• WHAT IS NEEDED:
From the listing below, extract each entry exactly as written, minus the images.

#### DATASET ENTRIES

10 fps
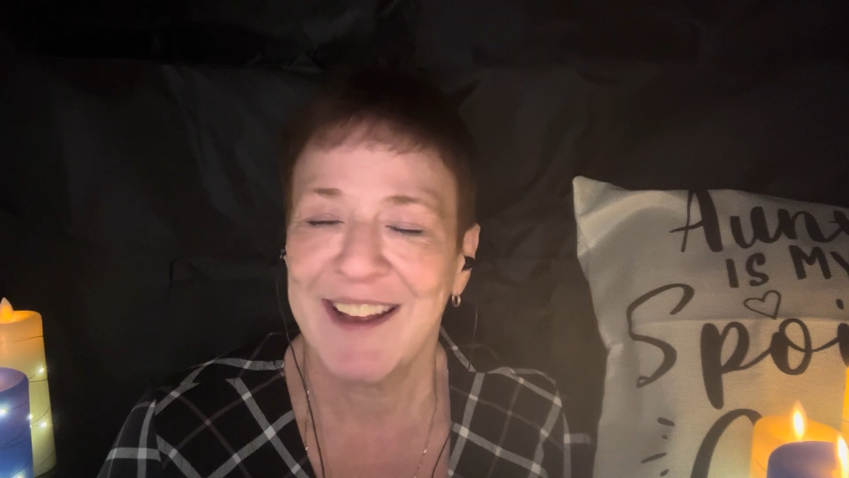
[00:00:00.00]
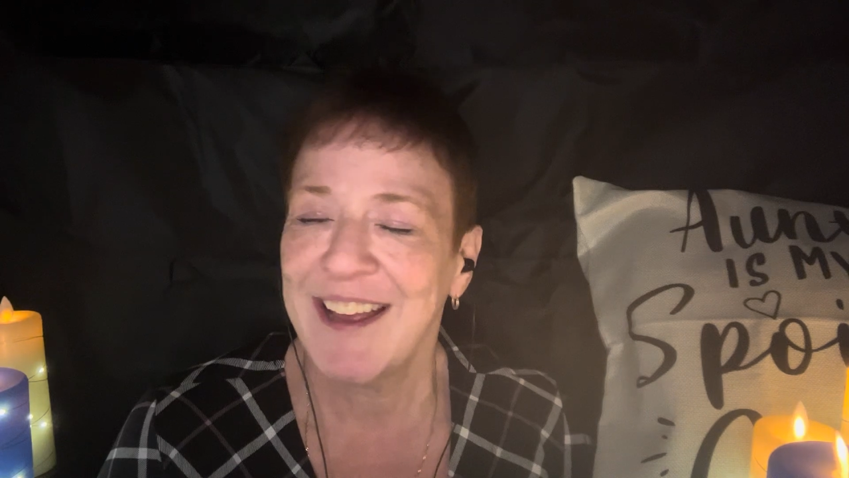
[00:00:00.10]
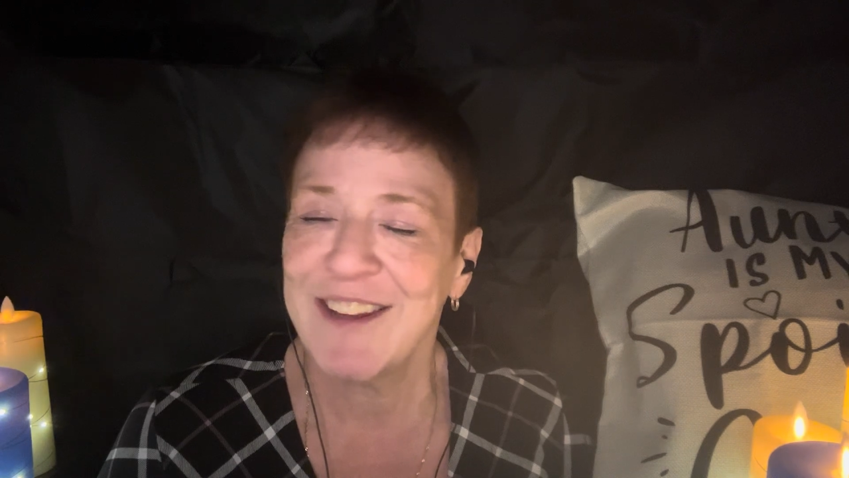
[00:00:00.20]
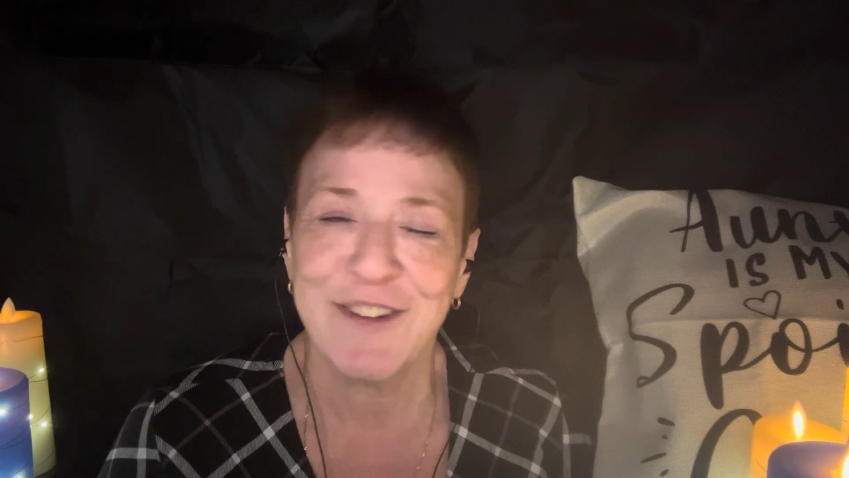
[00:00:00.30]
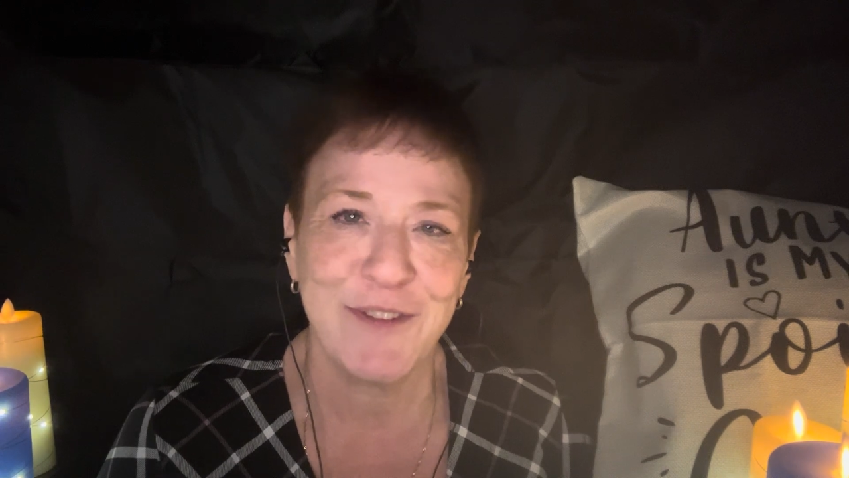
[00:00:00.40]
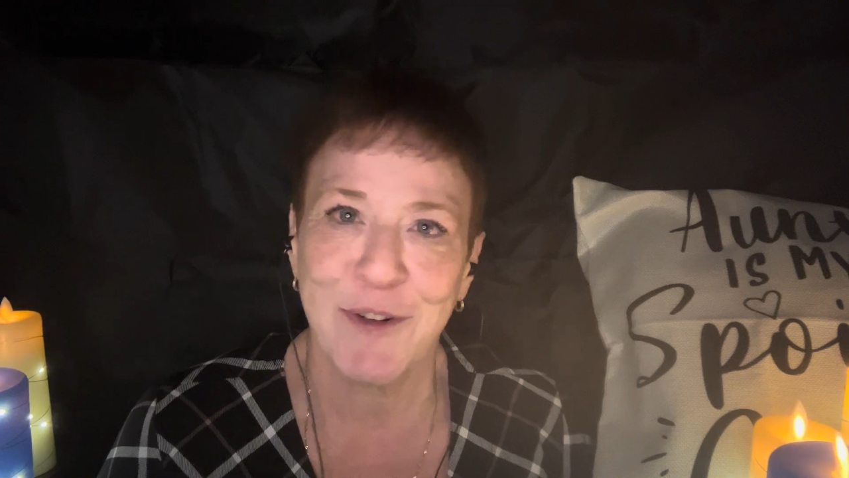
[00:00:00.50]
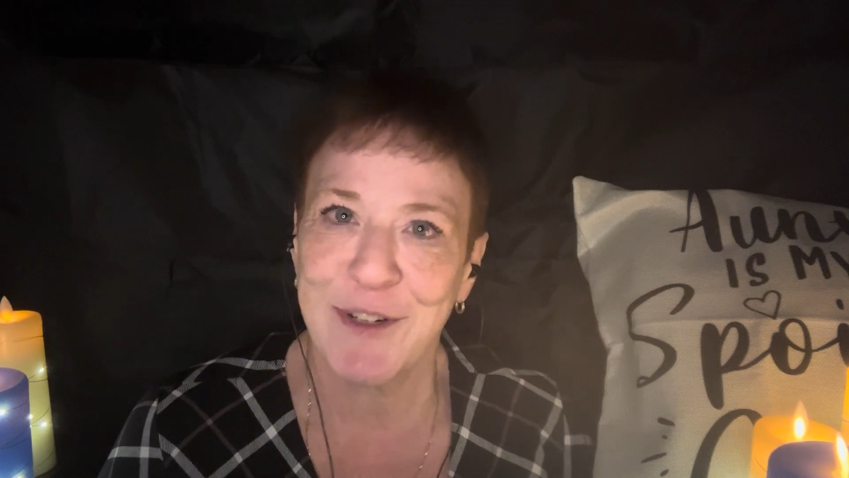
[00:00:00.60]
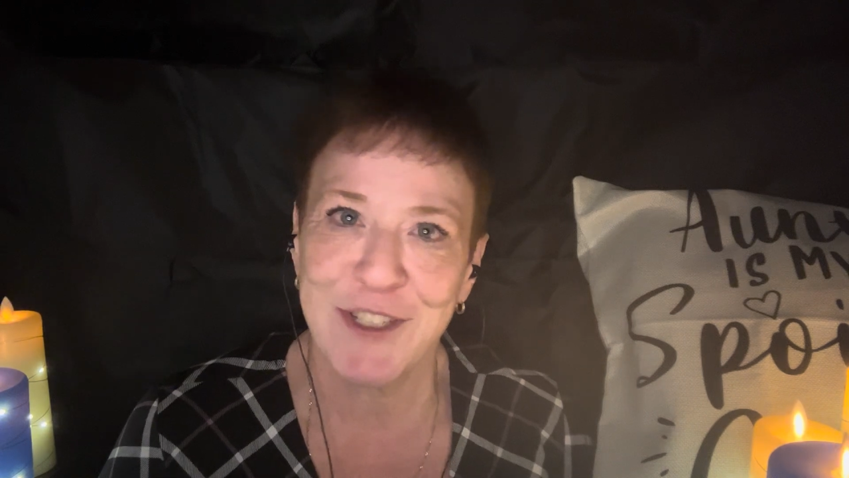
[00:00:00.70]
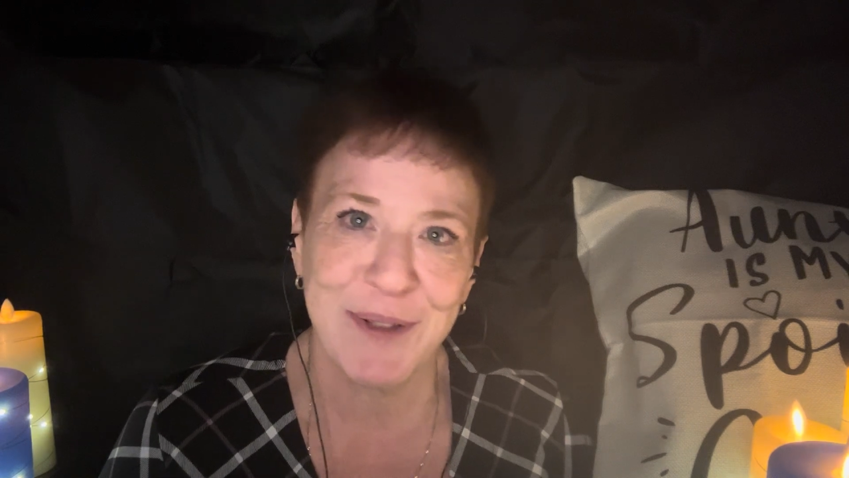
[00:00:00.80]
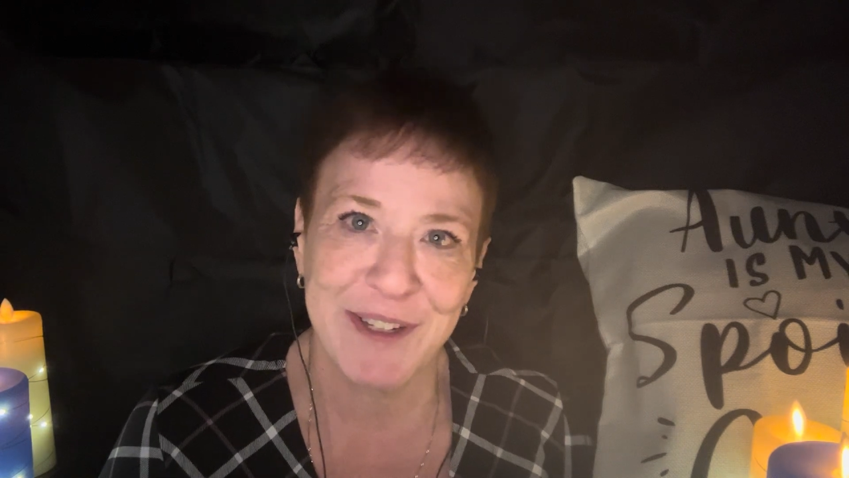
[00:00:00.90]
I look
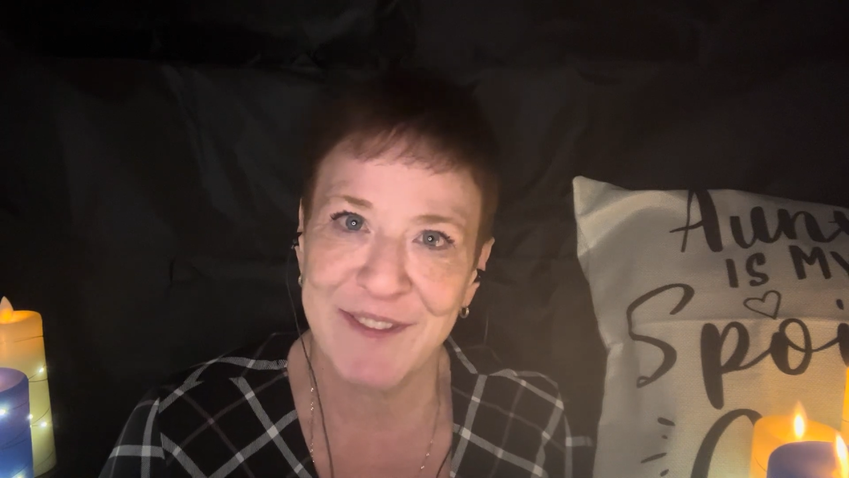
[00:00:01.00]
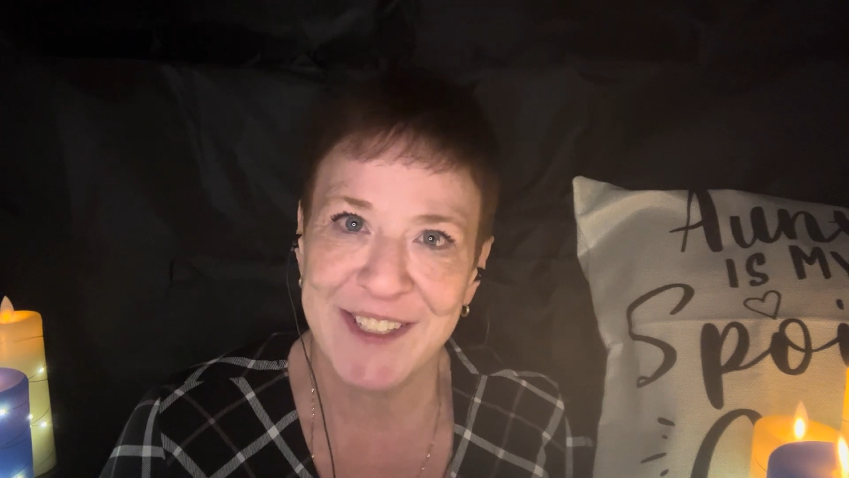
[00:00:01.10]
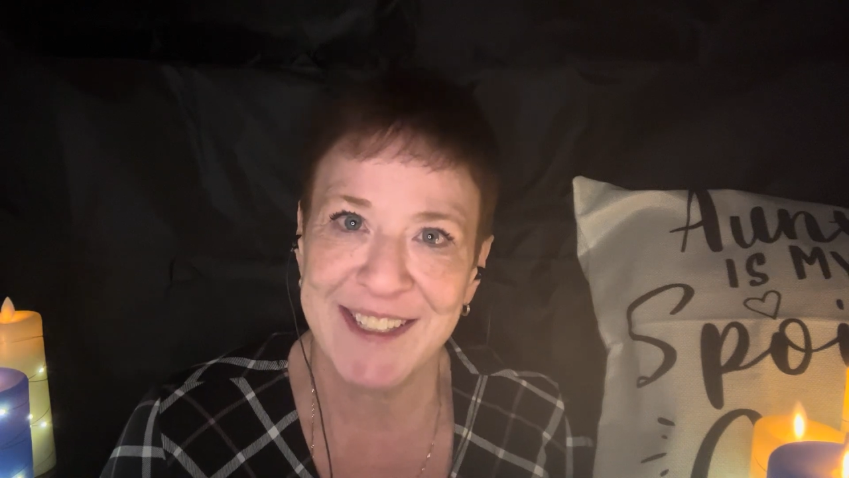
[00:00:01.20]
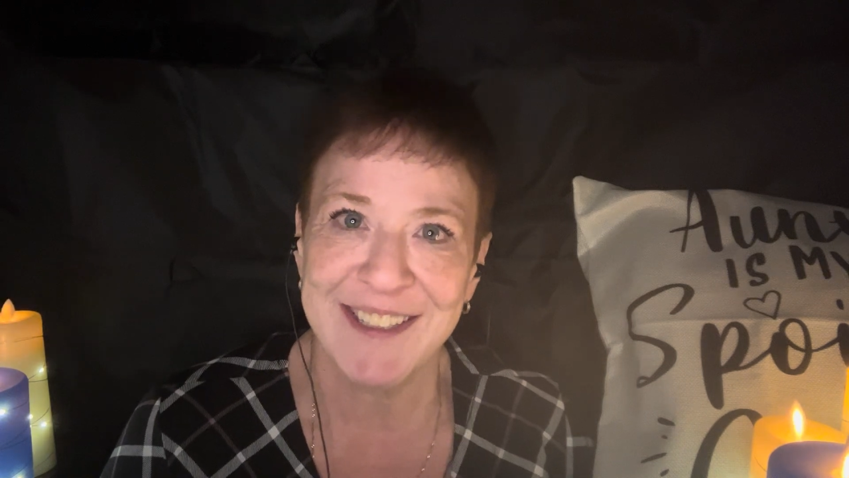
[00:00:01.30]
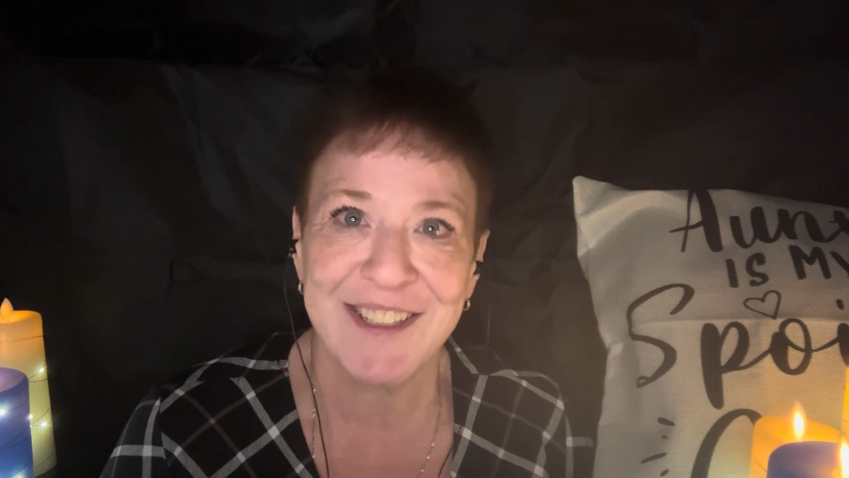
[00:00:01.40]
forward to our visit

########

• SOLUTION FOR THIS EXERCISE:
10 fps
[00:00:00.00]
[00:00:00.10]
[00:00:00.20]
[00:00:00.30]
[00:00:00.40]
[00:00:00.50]
[00:00:00.60]
[00:00:00.70]
[00:00:00.80]
[00:00:00.90]
I look
[00:00:01.00]
[00:00:01.10]
[00:00:01.20]
[00:00:01.30]
[00:00:01.40]
forward to our visit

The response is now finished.